I was tired and jet lagged and just dumped my stuff and went to sleep when we arrived at our home outside London.
In the morning, I fired off an email to let Jeff know I had arrived safely. He apparently thought it required no response, because he didn't reply.
We visited with friends, made plans to attend parties and relaxed around the pool for the first few days. I wasn't quite so relaxed.
I sent off a few chatty emails to let Jeff know what I was doing, but he didn't reply to any of them.
It was one thing to have the opportunity to find myself in his absence; quite another to have to go cold turkey.
I wasn't becoming concerned, I was becoming unhappy.
Why didn't he contact me, if only to say hello? Had being with me constantly been so difficult that he needed a vacation? Had he realized I needed time to figure some things out and decided to give me the necessary space?
Quite unexpectedly, I received a letter on our fifth day there. There was no return address and my name and address were hand-written. I opened it to find a hand-written letter, readable, but with decidedly inferior penmanship.
My Dearest Miss Fine,
You have only just departed, and yet I find myself overtaken by melancholy at your absence. You well know of my great esteem for you and it is my fondest wish that my discomfort at your absence cause you no distress.
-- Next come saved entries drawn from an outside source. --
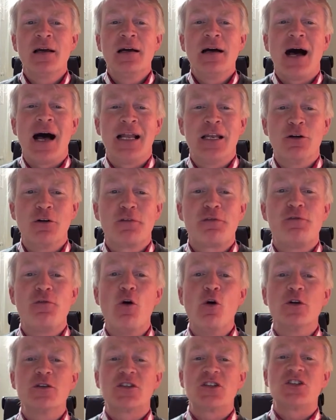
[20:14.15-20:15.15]
I look
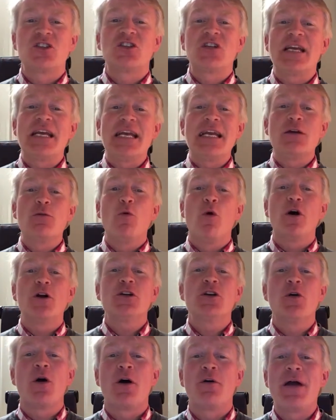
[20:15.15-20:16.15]
forward to seeing what
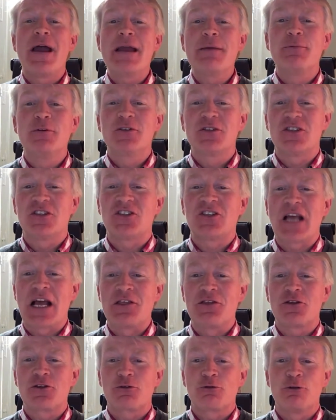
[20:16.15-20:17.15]
you are able to
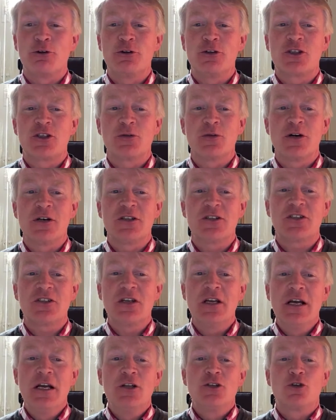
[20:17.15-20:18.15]
send through to us
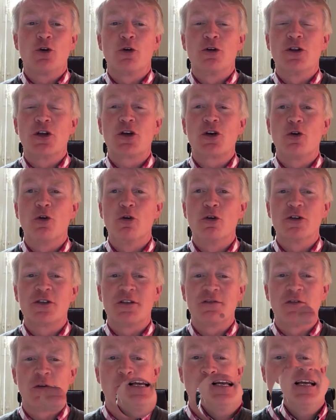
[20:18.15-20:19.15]
during the course
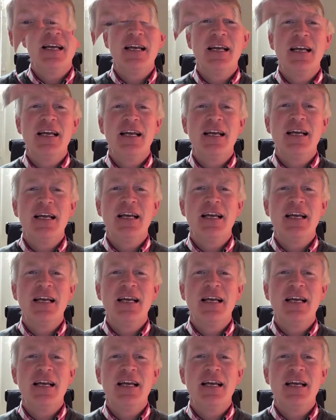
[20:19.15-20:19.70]
of the week.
The delectation of your companionship these many months has surfeited my current state of disquietude.
It is my fondest wish that your current travels provide all the rewards you desire for such a significant enterprise.
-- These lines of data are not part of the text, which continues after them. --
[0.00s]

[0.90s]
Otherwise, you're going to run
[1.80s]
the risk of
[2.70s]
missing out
I anxiously, yet patiently, await your return, when I can again bask in the warmth of your presence as a rose resumes its growth when revived from the chill of the night by the morning sun, and be nourished by the sound of your sweet voice.
Until then, I am ever,
Your humble servant,
W. J. Goldberg
What? No email and then this, what is it?
I read it again.
It clicked. This must be like those letters Thomas Jefferson wrote to that French chick. Or maybe Benjamin Franklin. I wondered if there was a direct quote in here. I whipped open my dictionary to be sure I understood everything he was saying.
This was so much more thoughtful and personal than an email or IM. This was his way of saying we weren't getting divorced when I got back.
The time and effort he put into creating this letter was far more valuable to me than any gift he could have purchased.